• _What the exercise asks_:
The answer should match the entries that follow exactly, except that no image appears in it.

----- Exercise data

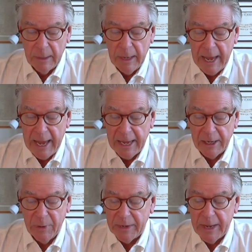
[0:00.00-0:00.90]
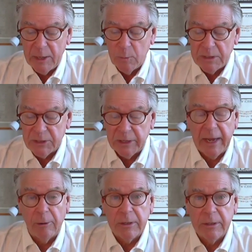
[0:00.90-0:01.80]
and by anyone's
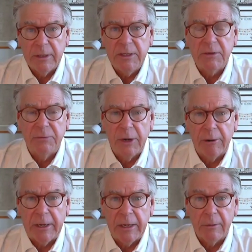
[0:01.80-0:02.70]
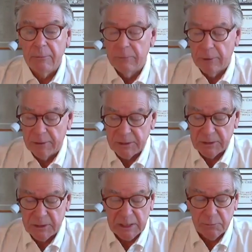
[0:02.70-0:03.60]
account, he's a very, very
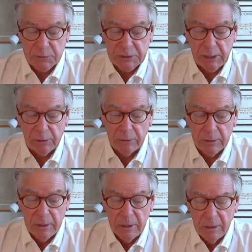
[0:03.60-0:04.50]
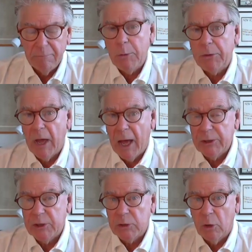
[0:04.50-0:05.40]
successful sailor, both
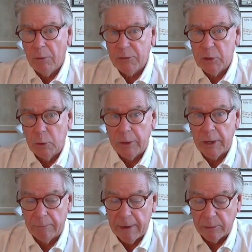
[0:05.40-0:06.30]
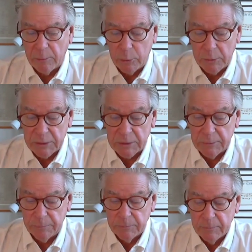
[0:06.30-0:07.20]
offshore and around the buoys.
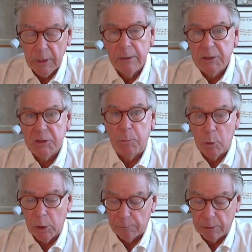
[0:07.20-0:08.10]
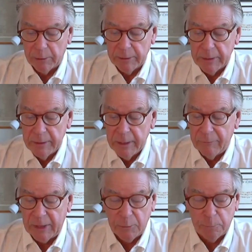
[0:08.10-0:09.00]
Spoiler alert, I've
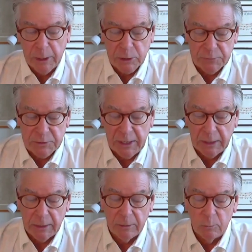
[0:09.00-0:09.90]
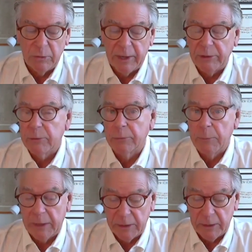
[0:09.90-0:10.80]
had the pleasure of sailing with Andrew for
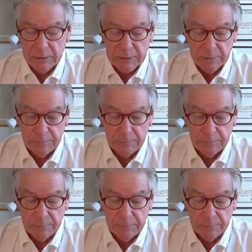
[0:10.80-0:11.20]
many years.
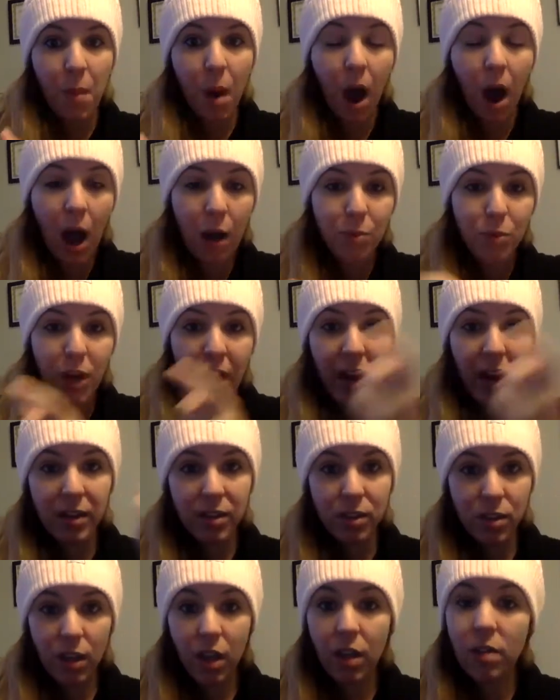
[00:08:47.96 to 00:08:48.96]

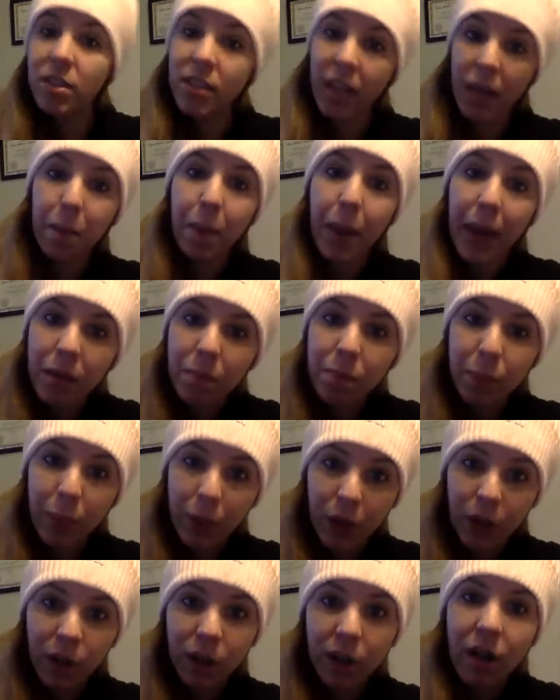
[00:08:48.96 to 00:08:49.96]
objects, say
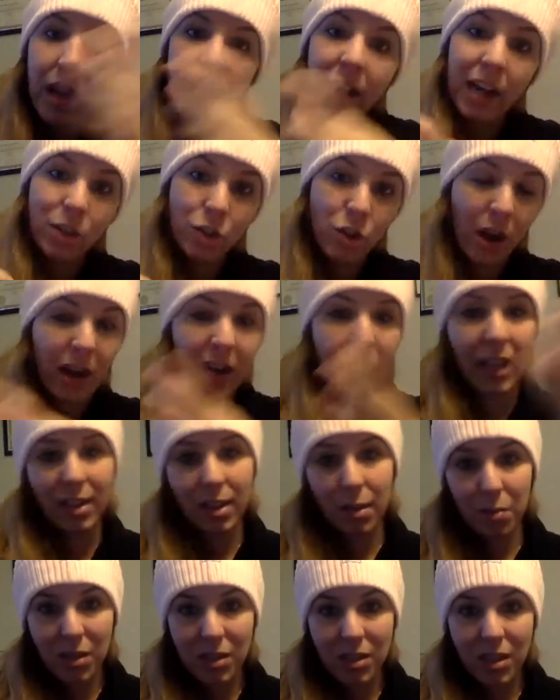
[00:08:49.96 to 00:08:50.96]
paper, and try to get
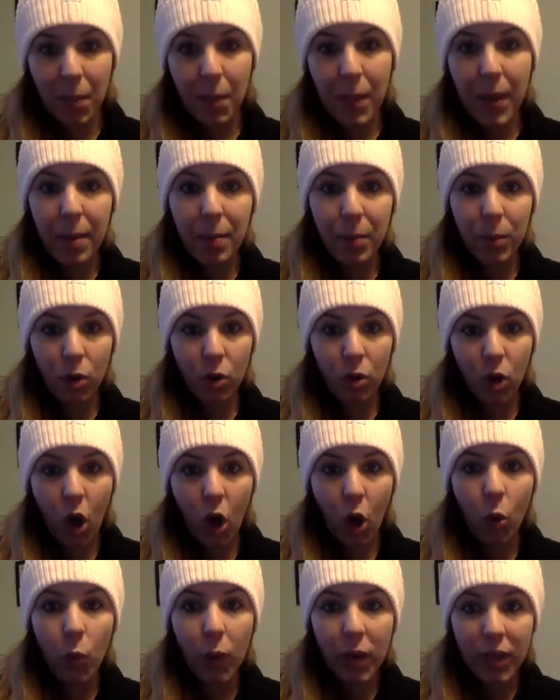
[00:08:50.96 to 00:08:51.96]
them to say paper
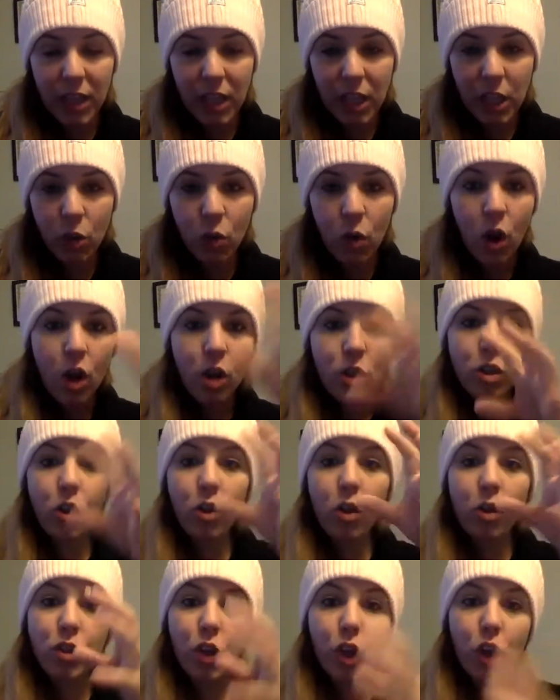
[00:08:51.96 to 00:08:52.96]
along with you. So
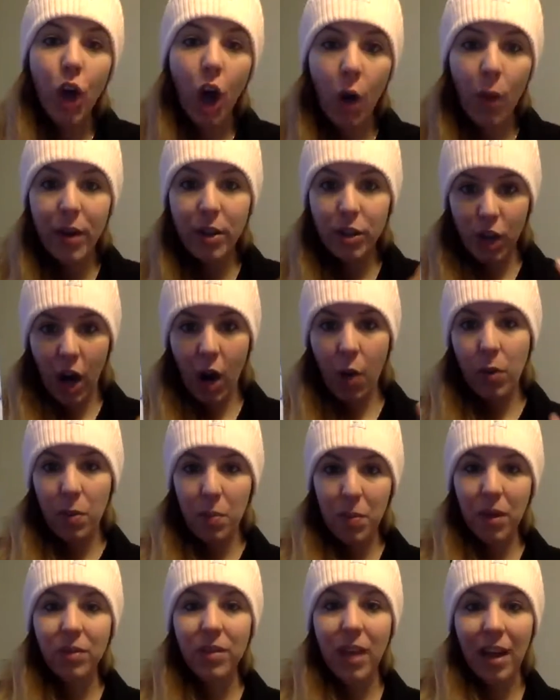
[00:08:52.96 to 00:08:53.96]
those echoics are how we
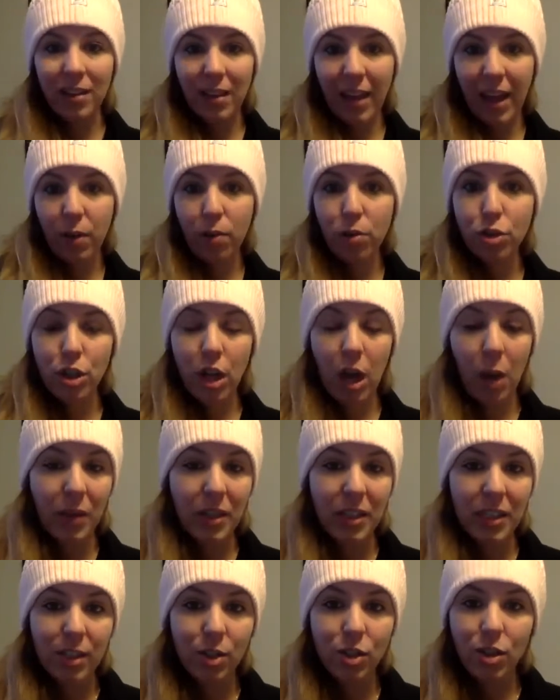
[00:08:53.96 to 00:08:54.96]
build that language and how we
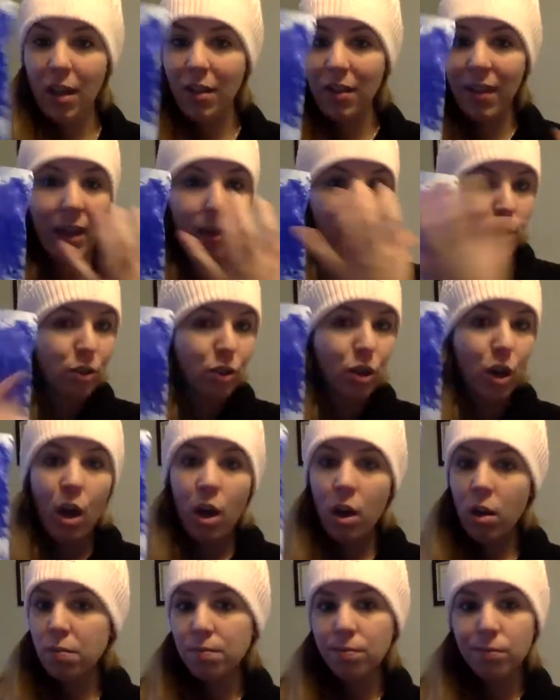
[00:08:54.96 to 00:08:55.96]
teach that language.
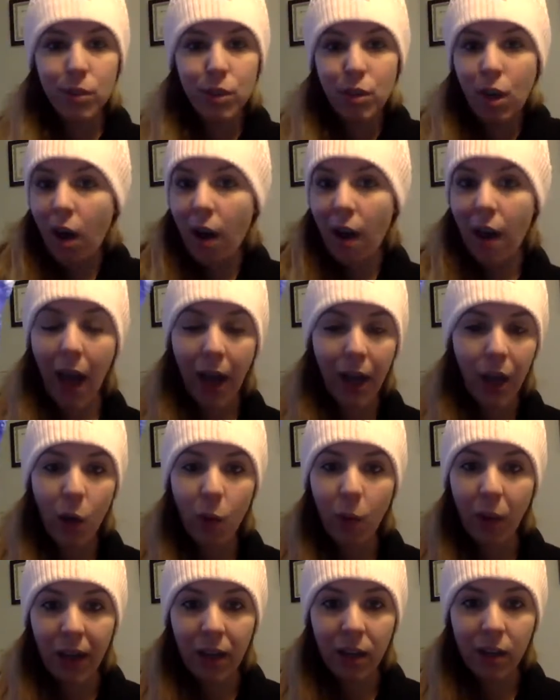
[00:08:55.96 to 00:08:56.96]
Start
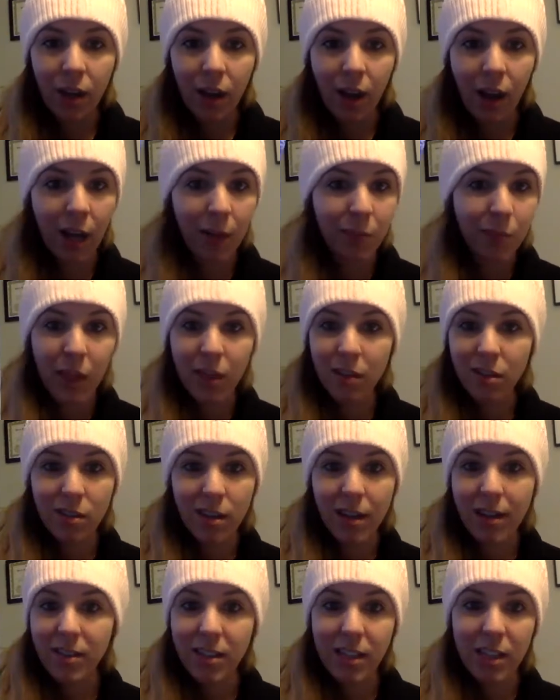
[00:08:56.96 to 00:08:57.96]
echoing
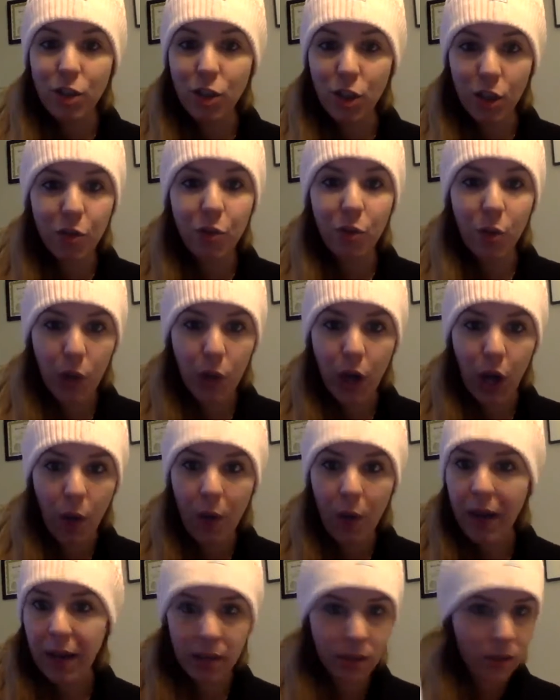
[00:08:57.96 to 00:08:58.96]
and teaching through
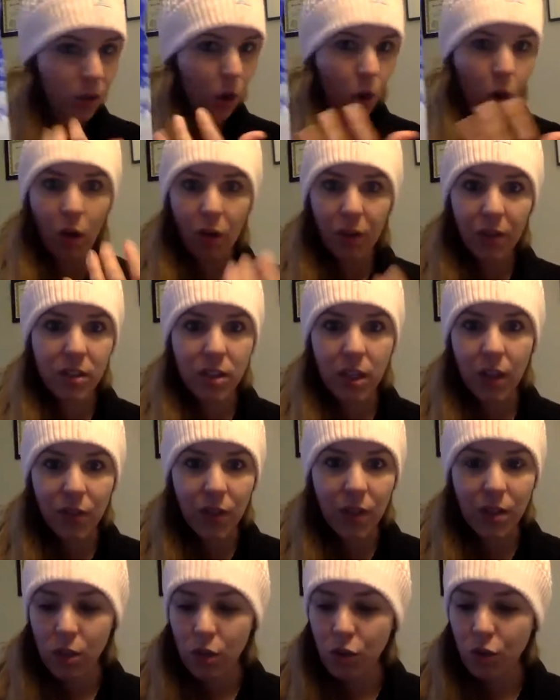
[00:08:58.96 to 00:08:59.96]
echoics all the stuff
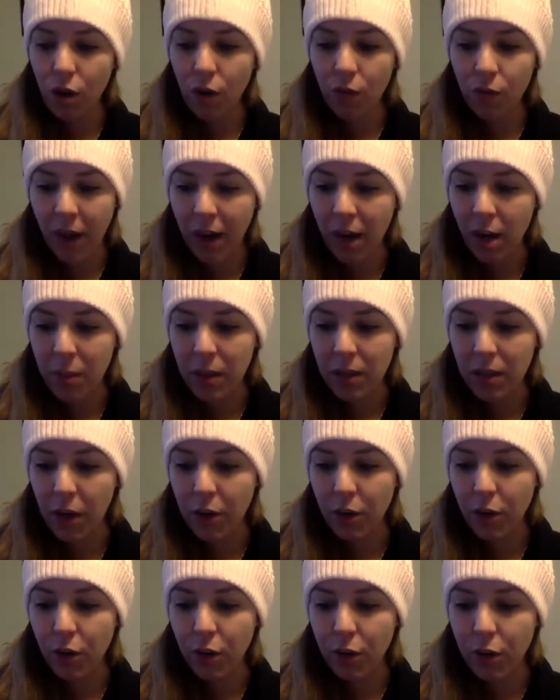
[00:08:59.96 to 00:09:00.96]
that's in your environment that
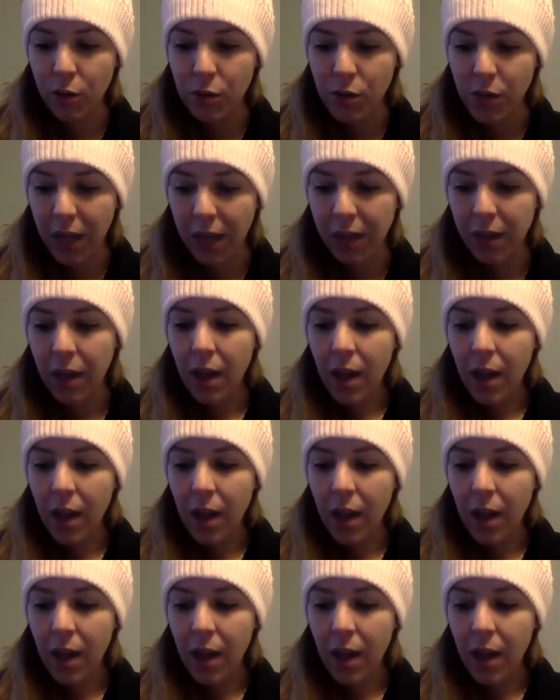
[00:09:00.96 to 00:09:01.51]
you're using.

----------

• _Response to this task_:
[0:00.00-0:00.90]
[0:00.90-0:01.80]
and by anyone's
[0:01.80-0:02.70]
[0:02.70-0:03.60]
account, he's a very, very
[0:03.60-0:04.50]
[0:04.50-0:05.40]
successful sailor, both
[0:05.40-0:06.30]
[0:06.30-0:07.20]
offshore and around the buoys.
[0:07.20-0:08.10]
[0:08.10-0:09.00]
Spoiler alert, I've
[0:09.00-0:09.90]
[0:09.90-0:10.80]
had the pleasure of sailing with Andrew for
[0:10.80-0:11.20]
many years.
[00:08:47.96 to 00:08:48.96]

[00:08:48.96 to 00:08:49.96]
objects, say
[00:08:49.96 to 00:08:50.96]
paper, and try to get
[00:08:50.96 to 00:08:51.96]
them to say paper
[00:08:51.96 to 00:08:52.96]
along with you. So
[00:08:52.96 to 00:08:53.96]
those echoics are how we
[00:08:53.96 to 00:08:54.96]
build that language and how we
[00:08:54.96 to 00:08:55.96]
teach that language.
[00:08:55.96 to 00:08:56.96]
Start
[00:08:56.96 to 00:08:57.96]
echoing
[00:08:57.96 to 00:08:58.96]
and teaching through
[00:08:58.96 to 00:08:59.96]
echoics all the stuff
[00:08:59.96 to 00:09:00.96]
that's in your environment that
[00:09:00.96 to 00:09:01.51]
you're using.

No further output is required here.